[Opening Data for the task section]

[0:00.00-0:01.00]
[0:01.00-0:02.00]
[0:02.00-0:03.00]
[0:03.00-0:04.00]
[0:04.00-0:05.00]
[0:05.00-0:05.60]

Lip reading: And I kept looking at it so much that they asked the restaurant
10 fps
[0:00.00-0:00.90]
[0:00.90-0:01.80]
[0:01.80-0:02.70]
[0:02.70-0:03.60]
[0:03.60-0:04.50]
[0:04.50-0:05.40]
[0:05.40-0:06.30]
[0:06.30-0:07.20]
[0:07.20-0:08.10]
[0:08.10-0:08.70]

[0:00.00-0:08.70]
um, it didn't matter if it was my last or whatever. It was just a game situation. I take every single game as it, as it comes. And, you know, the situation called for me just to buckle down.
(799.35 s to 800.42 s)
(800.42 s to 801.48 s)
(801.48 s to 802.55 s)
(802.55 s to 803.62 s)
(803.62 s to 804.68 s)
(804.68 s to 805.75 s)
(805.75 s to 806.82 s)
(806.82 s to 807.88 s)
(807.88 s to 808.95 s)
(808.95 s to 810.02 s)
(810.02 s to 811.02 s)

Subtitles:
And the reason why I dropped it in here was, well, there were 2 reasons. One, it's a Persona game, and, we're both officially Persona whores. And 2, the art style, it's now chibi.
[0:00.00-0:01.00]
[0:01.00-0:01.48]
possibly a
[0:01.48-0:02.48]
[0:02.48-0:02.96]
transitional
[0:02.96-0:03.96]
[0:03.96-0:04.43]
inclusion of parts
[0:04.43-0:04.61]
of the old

[Closing Data for the task section]

**Activity**
Extract from the records above the lines from the one containing "[0:05.40-0:06.30]" to the one containing "[0:01.48-0:02.48]", both lines included, exactly as they appear and with nothing else.

**Answer to the problem**
[0:05.40-0:06.30]
[0:06.30-0:07.20]
[0:07.20-0:08.10]
[0:08.10-0:08.70]

[0:00.00-0:08.70]
um, it didn't matter if it was my last or whatever. It was just a game situation. I take every single game as it, as it comes. And, you know, the situation called for me just to buckle down.
(799.35 s to 800.42 s)
(800.42 s to 801.48 s)
(801.48 s to 802.55 s)
(802.55 s to 803.62 s)
(803.62 s to 804.68 s)
(804.68 s to 805.75 s)
(805.75 s to 806.82 s)
(806.82 s to 807.88 s)
(807.88 s to 808.95 s)
(808.95 s to 810.02 s)
(810.02 s to 811.02 s)

Subtitles:
And the reason why I dropped it in here was, well, there were 2 reasons. One, it's a Persona game, and, we're both officially Persona whores. And 2, the art style, it's now chibi.
[0:00.00-0:01.00]
[0:01.00-0:01.48]
possibly a
[0:01.48-0:02.48]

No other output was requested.